Inhoudsopgave van deze pagina:


  • 1. 
    In de Europese wetten en kaderwetten kan aan de Commissie de bevoegdheid worden overgedragen gedelegeerde Europese verordeningen vast te stellen ter aanvulling of wijziging van bepaalde niet-wezenlijke onderdelen van de wet of kaderwet.

    In de Europese wetten en kaderwetten worden uitdrukkelijk de doelstellingen, de inhoud, de strekking en de duur van de bevoegdheidsdelegatie afgebakend. Wezenlijke onderdelen van een gebied worden uitsluitend bij Europese wet of kaderwet geregeld en kunnen derhalve niet het voorwerp zijn van bevoegdheidsdelegatie.

  • 2. 
    In de Europese wetten en kaderwetten worden de voorwaarden waaraan de delegatie is onderworpen, uitdrukkelijk vastgesteld. Dit kunnen de volgende voorwaarden zijn:
    • a) 
      het Europees Parlement of de Raad kan besluiten de delegatie in te trekken;
    • b) 
      de gedelegeerde Europese verordening kan pas in werking treden indien het Europees Parlement of de Raad binnen de in de Europese wet of kaderwet gestelde termijn geen bezwaar heeft aangetekend.

    Voor de toepassing van het bepaalde onder a) en b) besluit het Europees Parlement bij meerderheid van zijn leden en besluit de Raad met gekwalificeerde meerderheid van stemmen.

2.

Toelichting Nederlandse regering

Dit artikel bepaalt dat gedelegeerde Europese verordeningen worden vastgesteld door de Commissie. Uit de tweede alinea van het eerste lid van artikel I-36 blijkt ook duidelijk dat de gedelegeerde Europese verordening alleen uitwerking kan geven aan de niet-essentiële beleidsonderdelen van de Europese wet en Europese kaderwet. Het tweede lid van artikel I-36 bevat de voorwaarden waaronder de delegatie kan worden toegepast.
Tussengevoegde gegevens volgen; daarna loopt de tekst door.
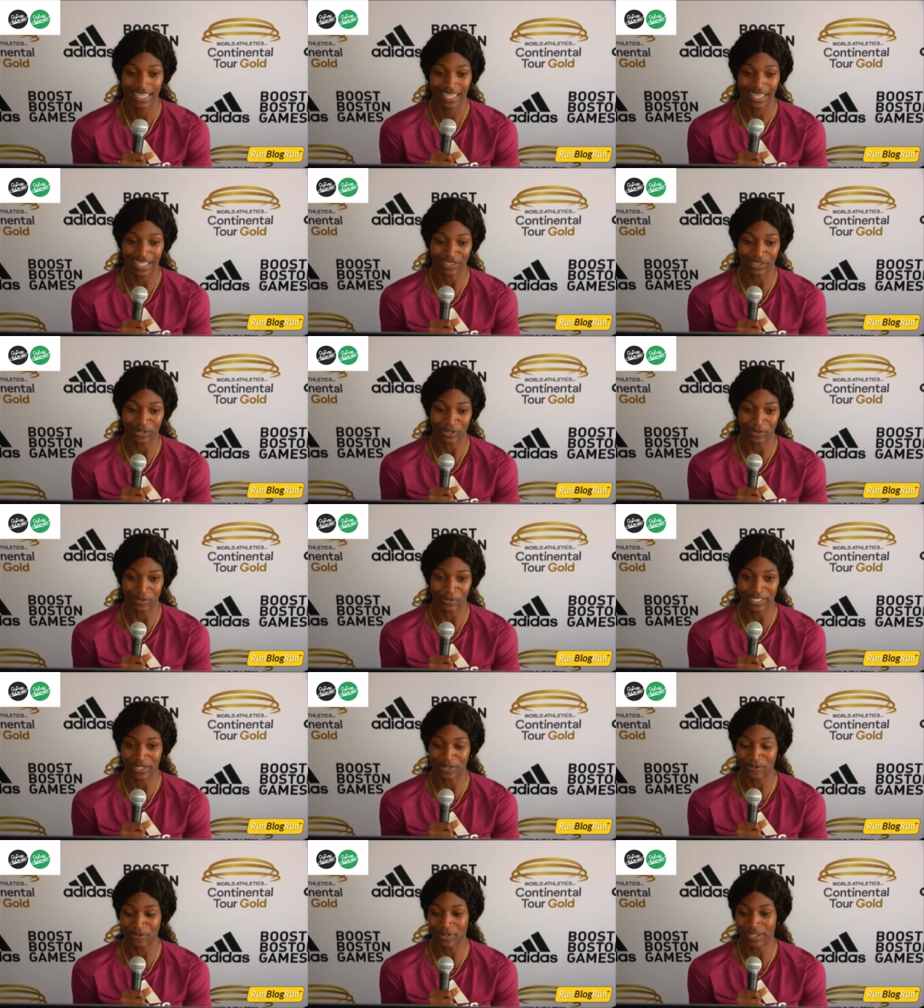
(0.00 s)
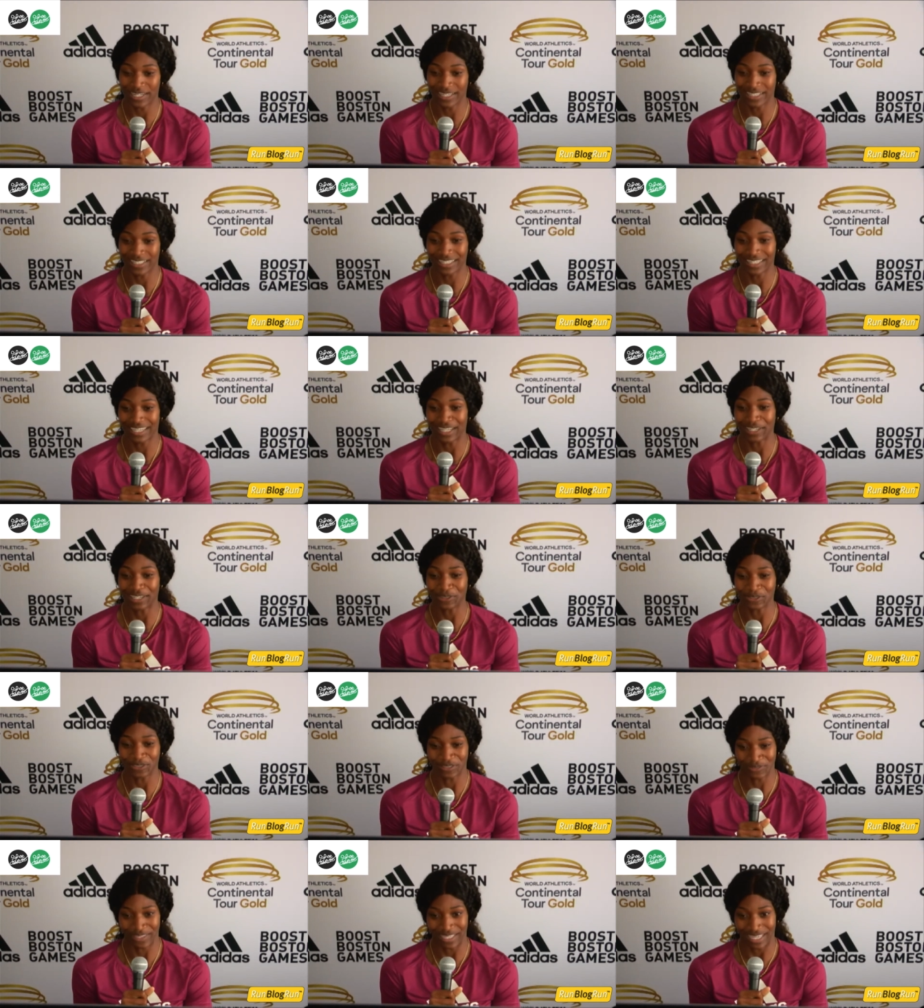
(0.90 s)
And so we didn't want to let
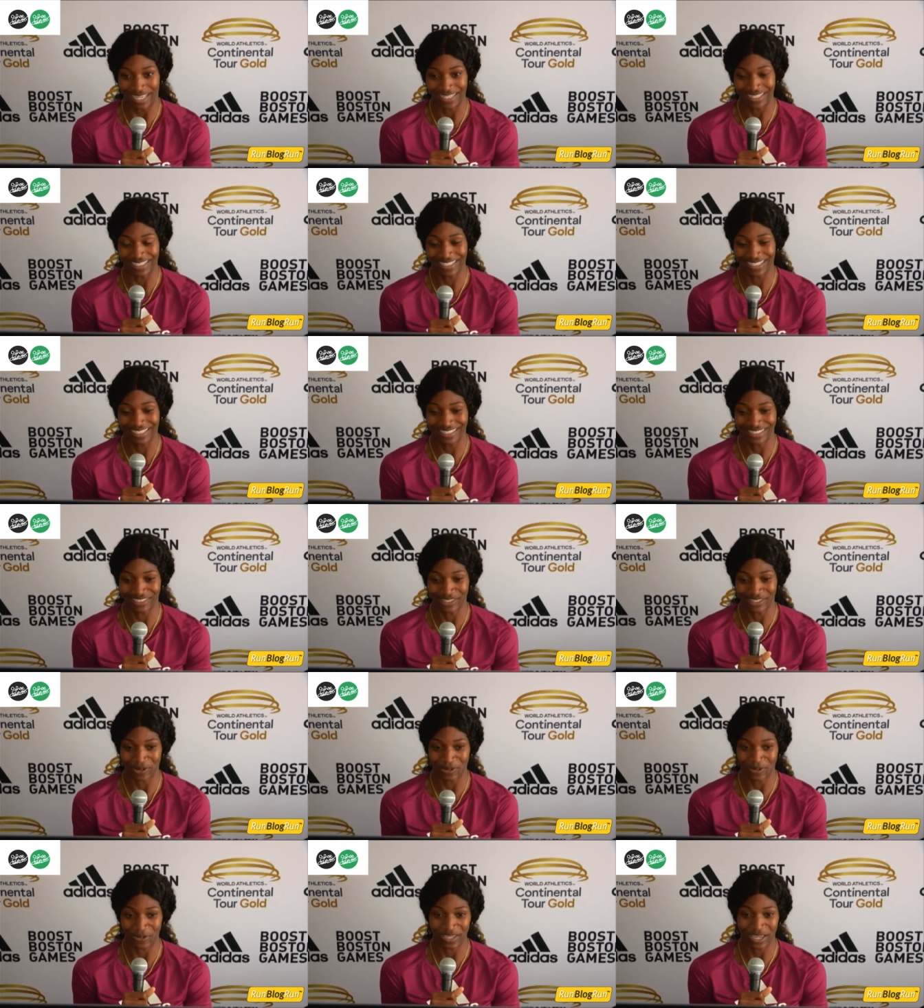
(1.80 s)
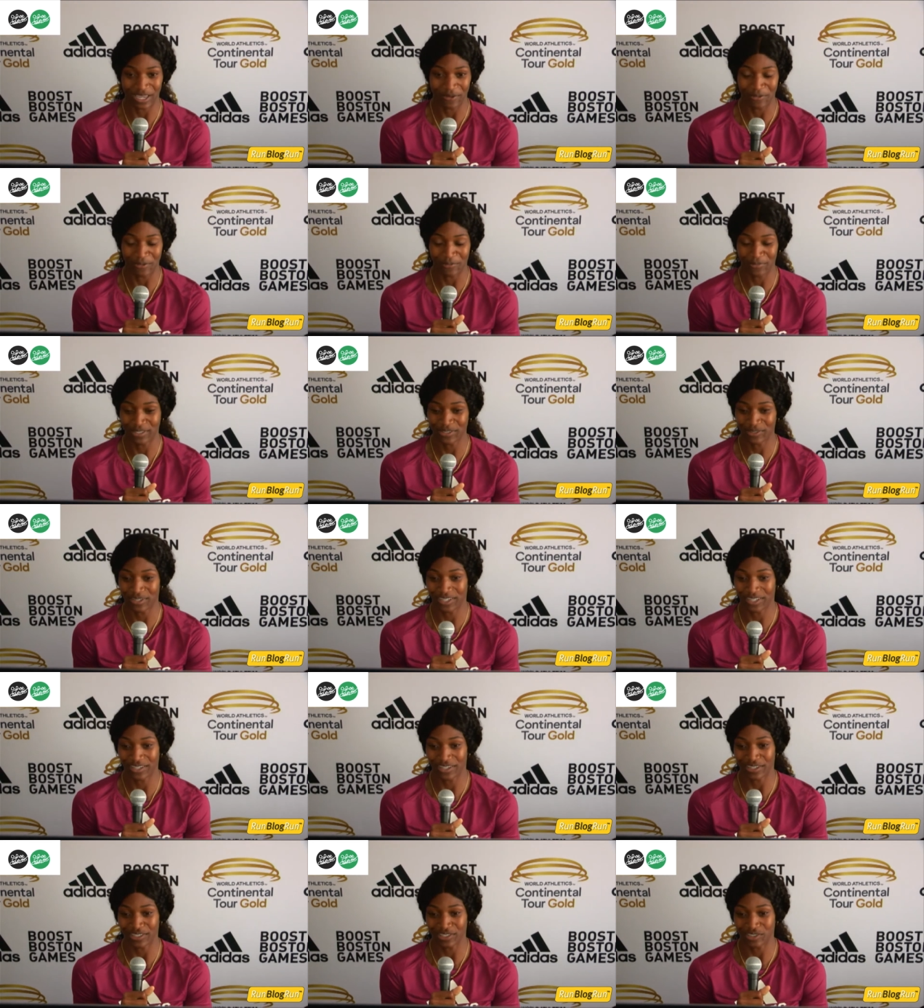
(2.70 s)
loose of that. And so yeah, we've been doing a
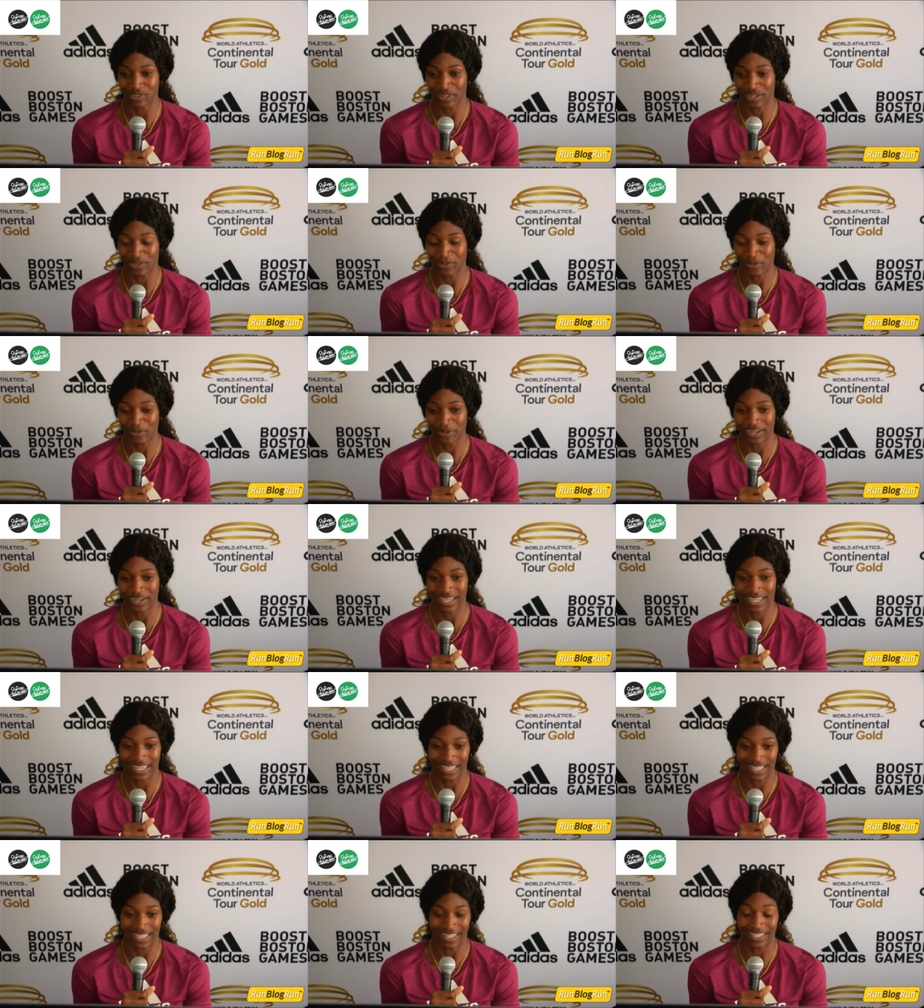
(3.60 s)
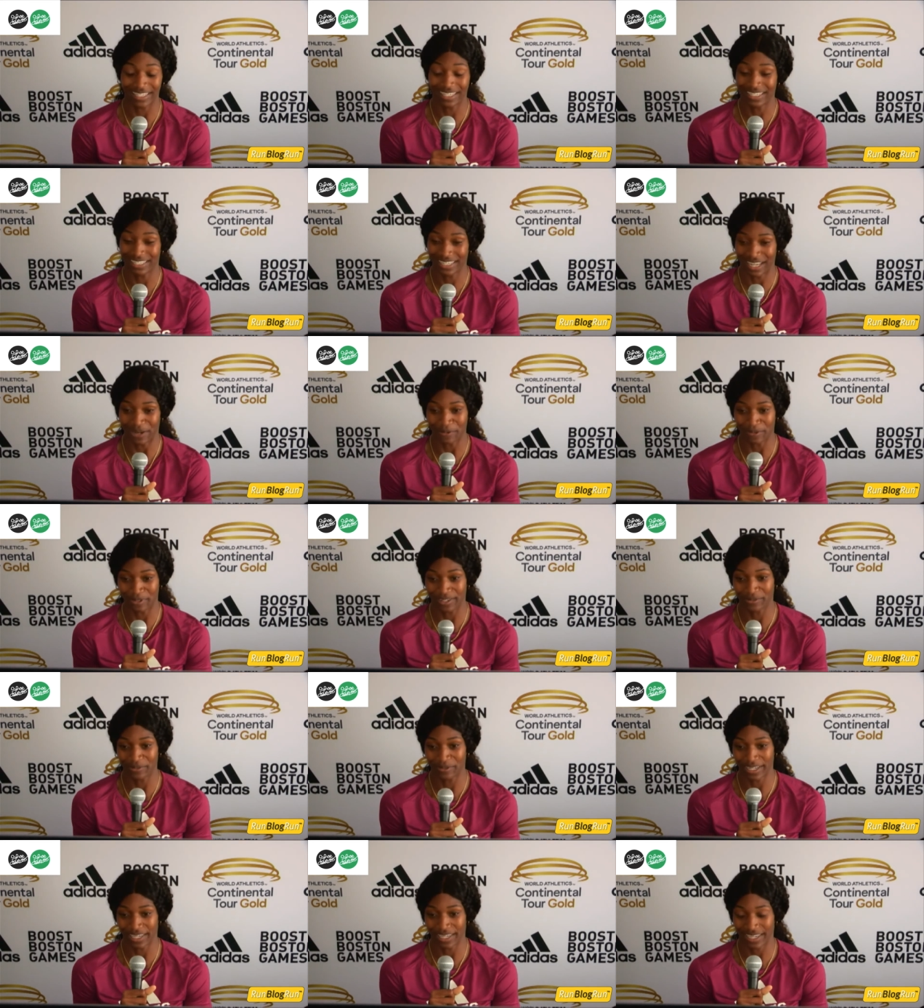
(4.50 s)
lot of strength work and now
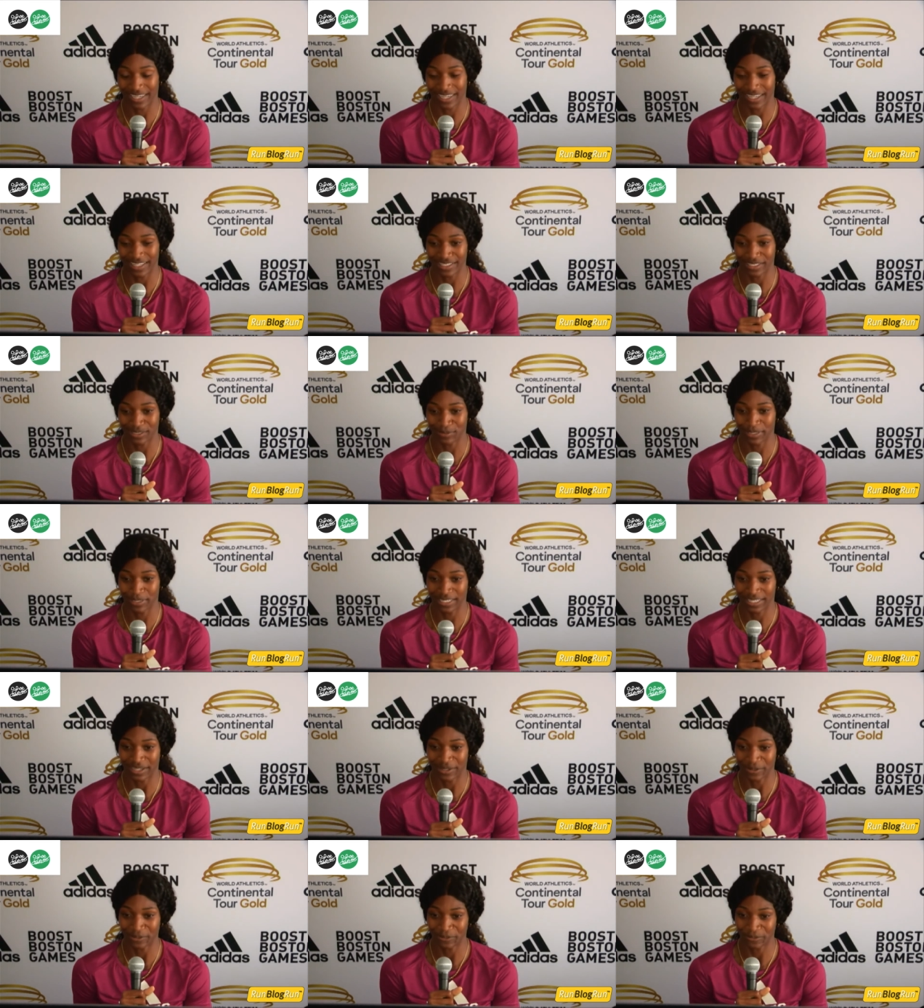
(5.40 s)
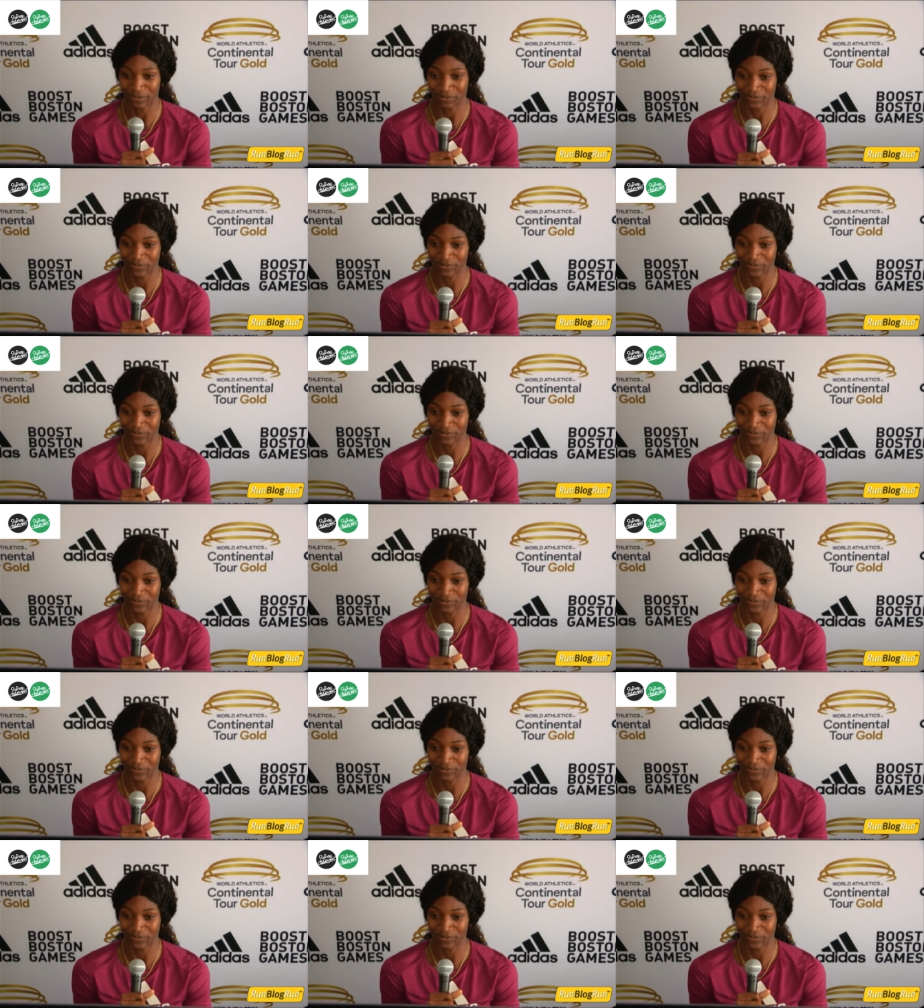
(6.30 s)
we're kicking into speed now.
Hierbij zijn twee mogelijkheden: of de delegatie wordt weer ingetrokken, of de gedelegeerde regelgeving treedt in werking na een stilzwijgende goedkeuring door Raad of Europees Parlement. De twee genoemde voorwaarden creëren voor het Europees Parlement en de Raad de mogelijkheid in te grijpen indien de gedelegeerde regelgeving in de ogen van deze instellingen strijdig is met het oogmerk van de oorspronkelijke wet of kaderwet.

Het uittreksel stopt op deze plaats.